** Opening ENTRIES PROVIDED block **
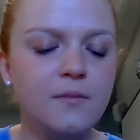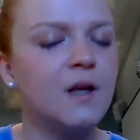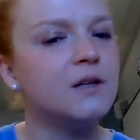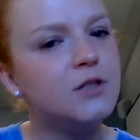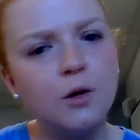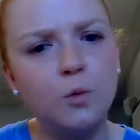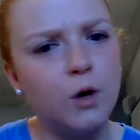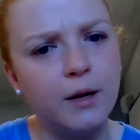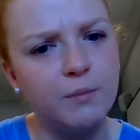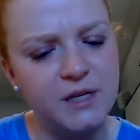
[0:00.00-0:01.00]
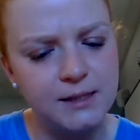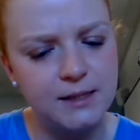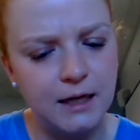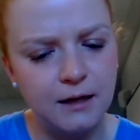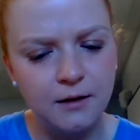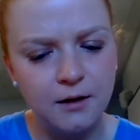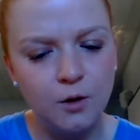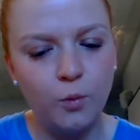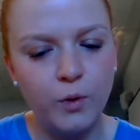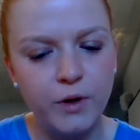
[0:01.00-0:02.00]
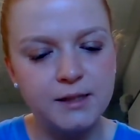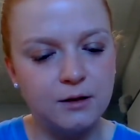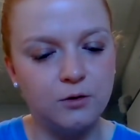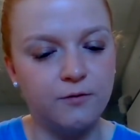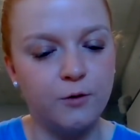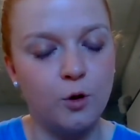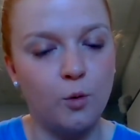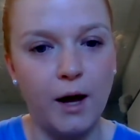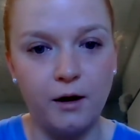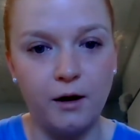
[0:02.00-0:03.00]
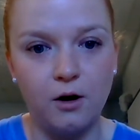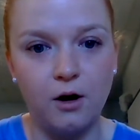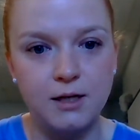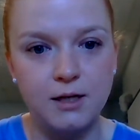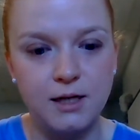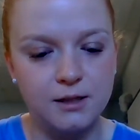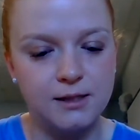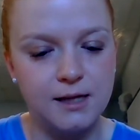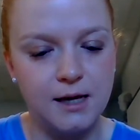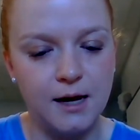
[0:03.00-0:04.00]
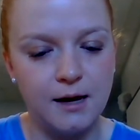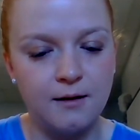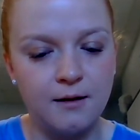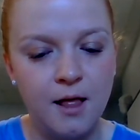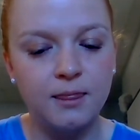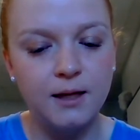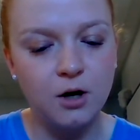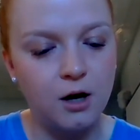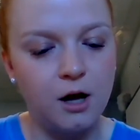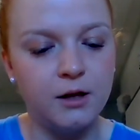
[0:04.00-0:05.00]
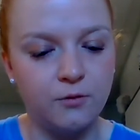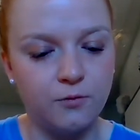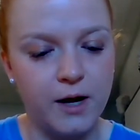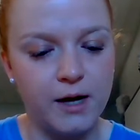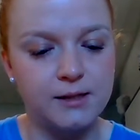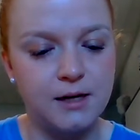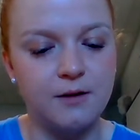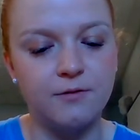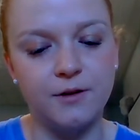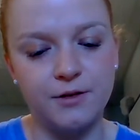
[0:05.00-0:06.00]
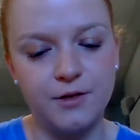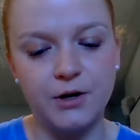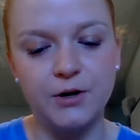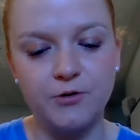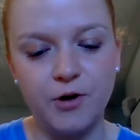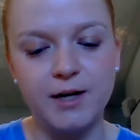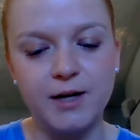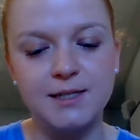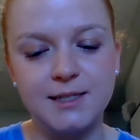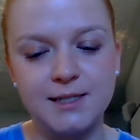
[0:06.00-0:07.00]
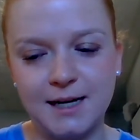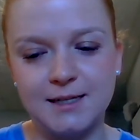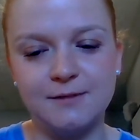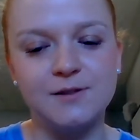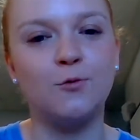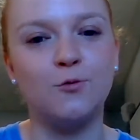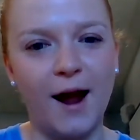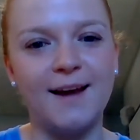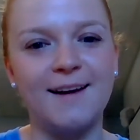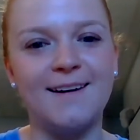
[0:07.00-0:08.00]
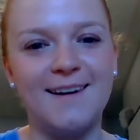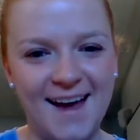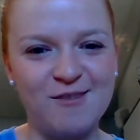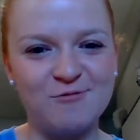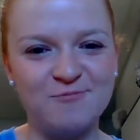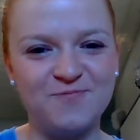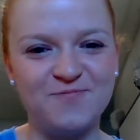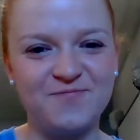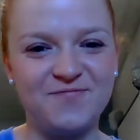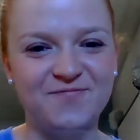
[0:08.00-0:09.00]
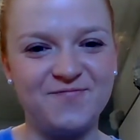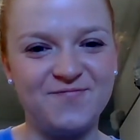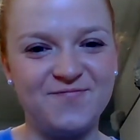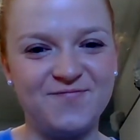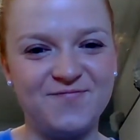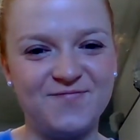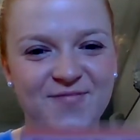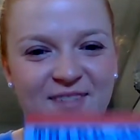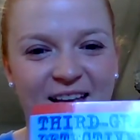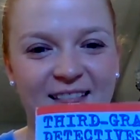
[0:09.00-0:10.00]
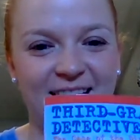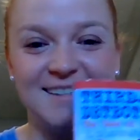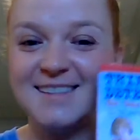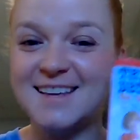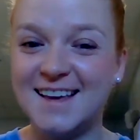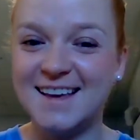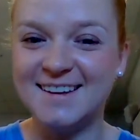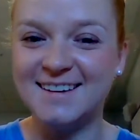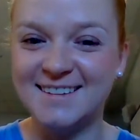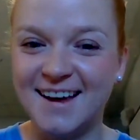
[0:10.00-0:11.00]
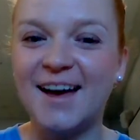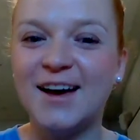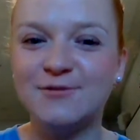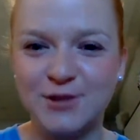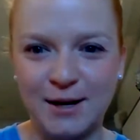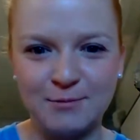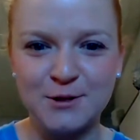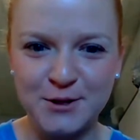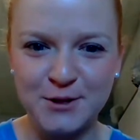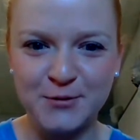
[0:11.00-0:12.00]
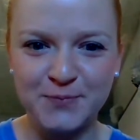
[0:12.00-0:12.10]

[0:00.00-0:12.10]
"Don't worry, Misty. We can still look for the white car," Todd said. "Let's start calling the rest of the third grade detectives right now." And that is the end of chapter 2.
** Closing ENTRIES PROVIDED block **
What you return must match the records line for line, with the pictures left out.

> [TASK SOLUTION]:
[0:00.00-0:01.00]
[0:01.00-0:02.00]
[0:02.00-0:03.00]
[0:03.00-0:04.00]
[0:04.00-0:05.00]
[0:05.00-0:06.00]
[0:06.00-0:07.00]
[0:07.00-0:08.00]
[0:08.00-0:09.00]
[0:09.00-0:10.00]
[0:10.00-0:11.00]
[0:11.00-0:12.00]
[0:12.00-0:12.10]

[0:00.00-0:12.10]
"Don't worry, Misty. We can still look for the white car," Todd said. "Let's start calling the rest of the third grade detectives right now." And that is the end of chapter 2.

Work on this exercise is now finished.